-- Opening Marker --
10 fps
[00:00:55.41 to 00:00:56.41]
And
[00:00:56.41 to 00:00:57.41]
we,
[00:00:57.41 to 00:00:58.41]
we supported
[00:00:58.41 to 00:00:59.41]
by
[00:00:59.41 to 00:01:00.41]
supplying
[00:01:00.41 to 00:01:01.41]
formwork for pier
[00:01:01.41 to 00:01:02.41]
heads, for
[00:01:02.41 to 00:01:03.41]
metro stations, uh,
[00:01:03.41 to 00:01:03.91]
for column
-- Closing Marker --
# [WHAT THE TASK ASKS]
Produce an identical printout of the material above.

# [ANSWER TO THE PROBLEM]
10 fps
[00:00:55.41 to 00:00:56.41]
And
[00:00:56.41 to 00:00:57.41]
we,
[00:00:57.41 to 00:00:58.41]
we supported
[00:00:58.41 to 00:00:59.41]
by
[00:00:59.41 to 00:01:00.41]
supplying
[00:01:00.41 to 00:01:01.41]
formwork for pier
[00:01:01.41 to 00:01:02.41]
heads, for
[00:01:02.41 to 00:01:03.41]
metro stations, uh,
[00:01:03.41 to 00:01:03.91]
for column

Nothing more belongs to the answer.